After arriving in Chicago, King Oliver played with William Manual Johnson’s band. But after a few years, he felt the need to spread his wings and created his own jazz band. In 1922, the King Oliver Creole Band officially formed. The band’s biggest performance that year was opening at Lincoln Gardens. By the summer, Oliver sent for Louis Armstrong to come play second cornet. Soon the band gained local popularity, which landed the band its first opportunity to record with Gennett Records in 1923.
The members of band were King Oliver (1st cornet), Louis Armstrong (2nd cornet), Honore Dutrey (trombone), Johnny Dodds (clarinet), Lilian Hardin (piano), Baby Dodds (drums), and Bill Johnson (bass). During the band’s first session with Gennett Records, nine of the group’s notable songs were recorded. Some of the songs recorded were “Dipper Mouth Blues”, “Just Gone”, “Canal Street Blues”, and “Snake Rag”. Once released, King Oliver’s Creole Jazz Band became known for their New Orleans sound and intertwining duets between Louis and Oliver. New Orleans Jazz had officially come to Chicago and the audience didn’t know what had hit them!

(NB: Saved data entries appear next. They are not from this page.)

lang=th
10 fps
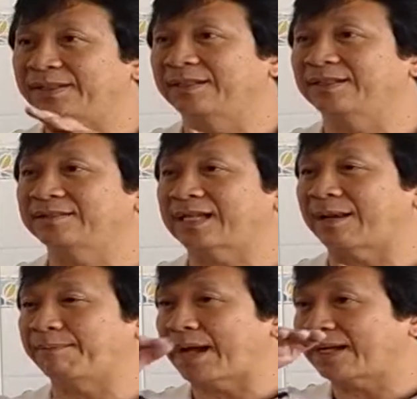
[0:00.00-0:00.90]
ไปถึงชา
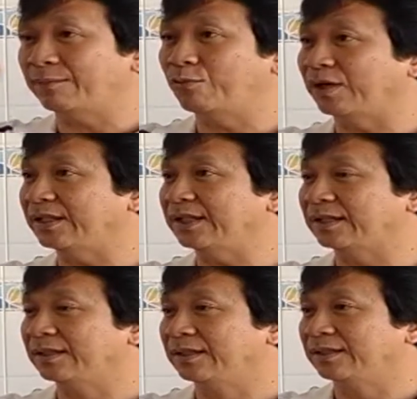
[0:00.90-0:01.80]
นพักข้างบนแล้วเนี่ย
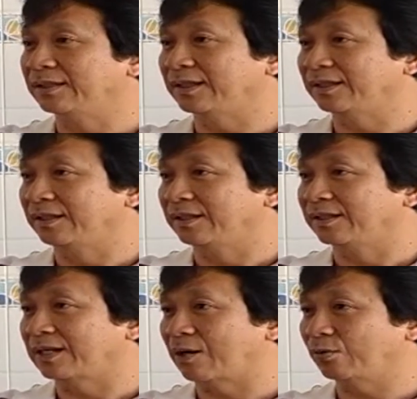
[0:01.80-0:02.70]
นะ
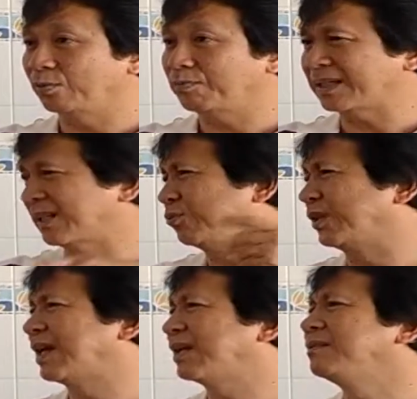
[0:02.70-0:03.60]
เขามักจะอยู่
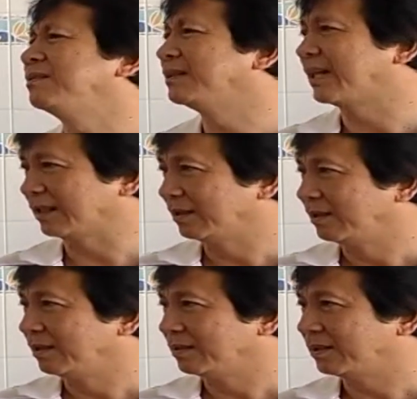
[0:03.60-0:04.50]
ในท่ายืนนะ
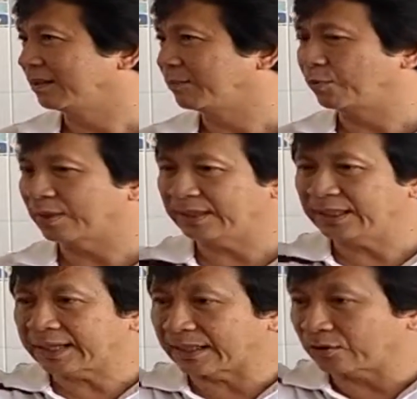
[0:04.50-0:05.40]
ครับนะบอกว่า
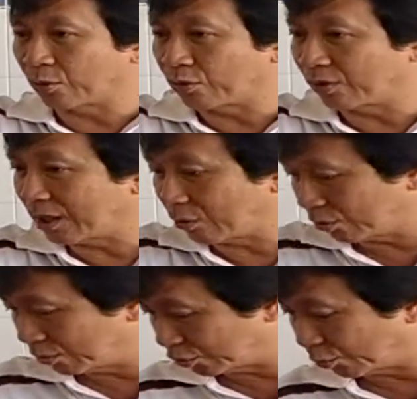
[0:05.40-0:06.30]
ที่กันตกของเรา
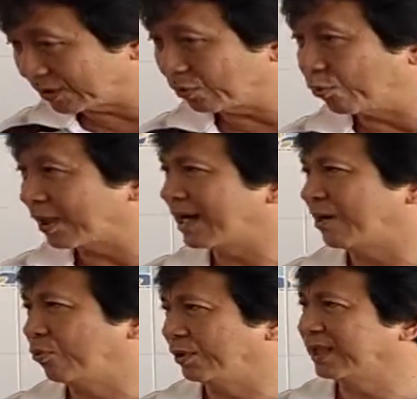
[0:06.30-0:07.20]
สูงเท่าหัว
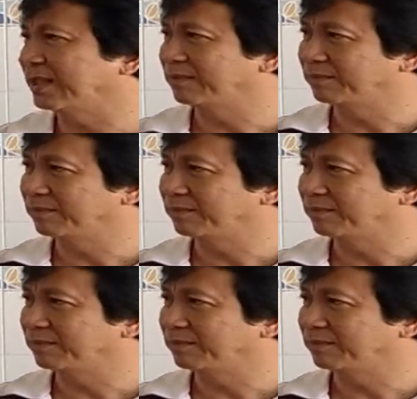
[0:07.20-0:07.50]
เข่าเงี้ย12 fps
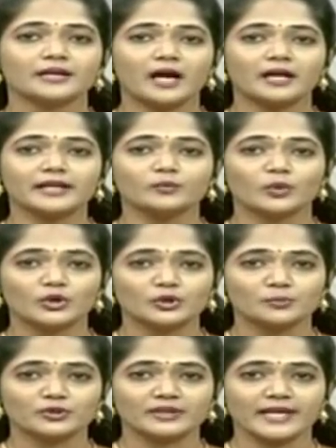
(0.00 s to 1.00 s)
நாட்டின்
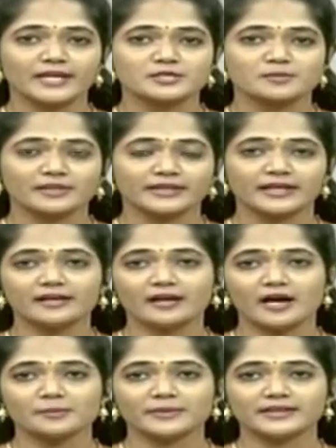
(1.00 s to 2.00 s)
ஒட்டுமொத்த ஏற்றுமதியில்
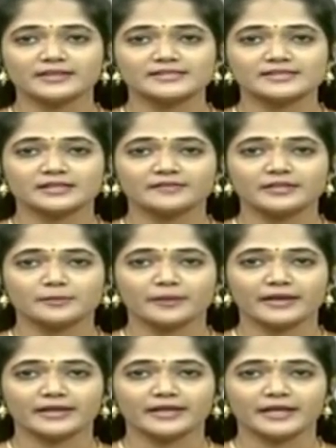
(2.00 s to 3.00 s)
நாற்பத்தெட்டு சதவீத
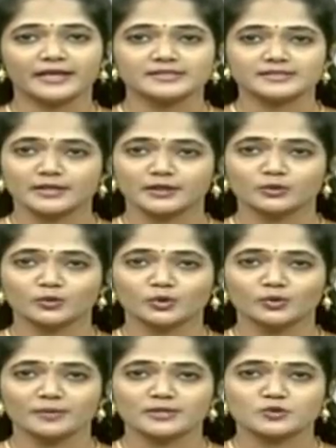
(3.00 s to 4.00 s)
பங்கீட்டை சிறு
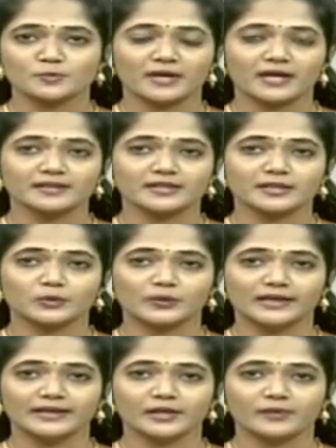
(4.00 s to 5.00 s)
குறு மற்றும் நடுத்தர
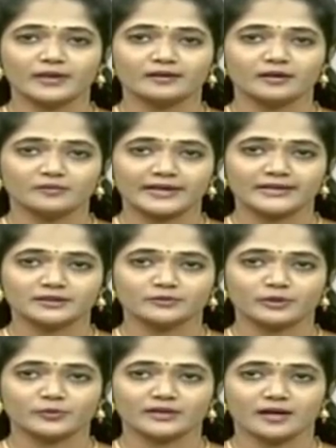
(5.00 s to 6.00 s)
தொழில் நிறுவனங்கள் வகித்து
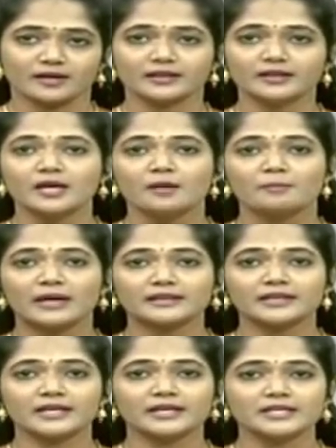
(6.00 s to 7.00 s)
வருவதாக
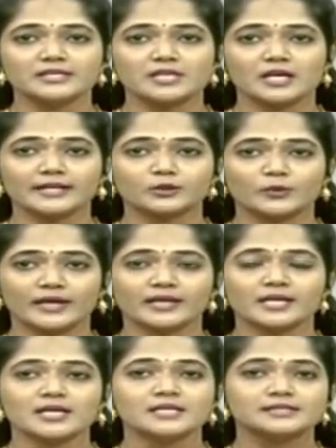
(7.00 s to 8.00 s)
மத்திய நெடுஞ்சாலைத்துறை
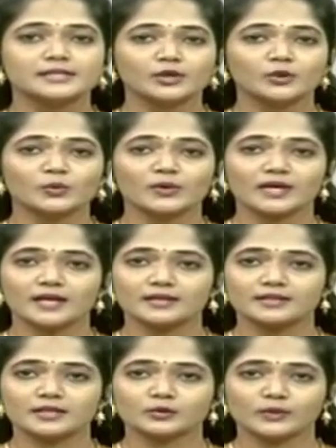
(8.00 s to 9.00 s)
சிறு குறு
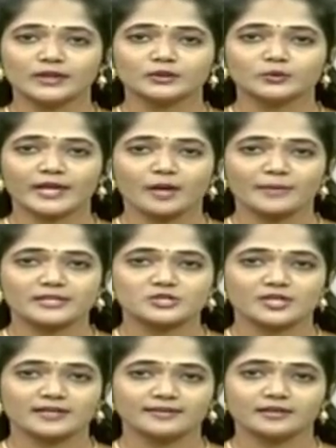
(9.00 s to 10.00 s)
நடுத்தர தொழில்துறை
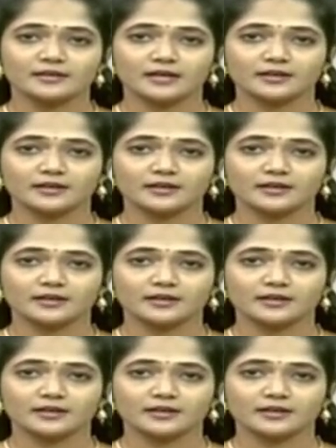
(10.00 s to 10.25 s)
அமைச்சர் நிதின்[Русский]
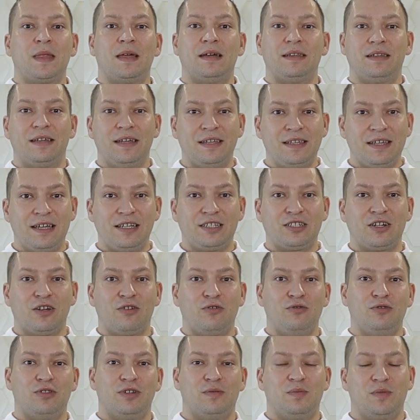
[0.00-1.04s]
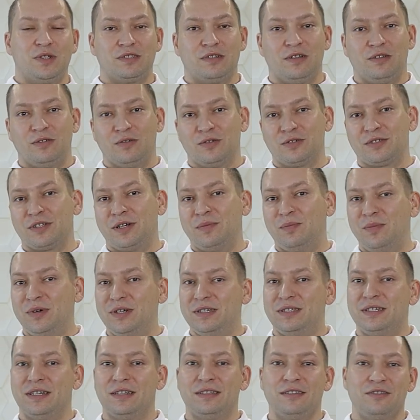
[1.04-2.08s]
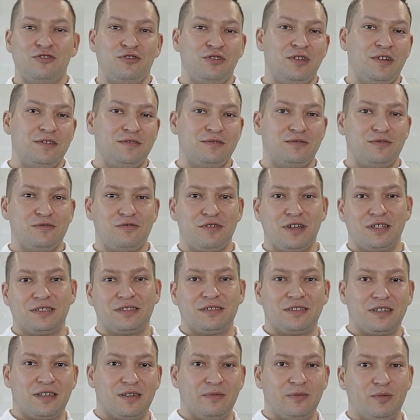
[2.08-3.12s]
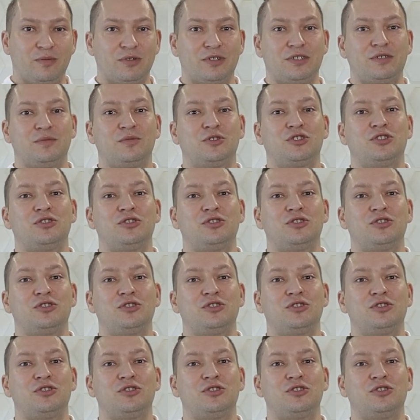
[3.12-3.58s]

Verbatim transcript: отгоняешь какую-то мысль, но события начинают случаться таким образом,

As the King Oliver Creole Jazz Band grew in popularity so did the popularity of one band member, Louis Armstrong. Audiences were enamored with his talent, so naturally Louis began to form his own reputation apart from the group. Louis’ popularity became a point of contingence between him and Oliver, causing major problems among the band. To make matters worst, the band also was falling on some financial problems. So in late 1923, the King Oliver Creole Jazz Band officially disbanded. Although, the life of the band was short, King Oliver’s ensemble left a huge impact. King Oliver and the band expanded jazz music out of New Orleans while also creating their own original sound. Due to work of King Oliver, jazz was transformed and the world has come to know the great talent of Louis Armstrong.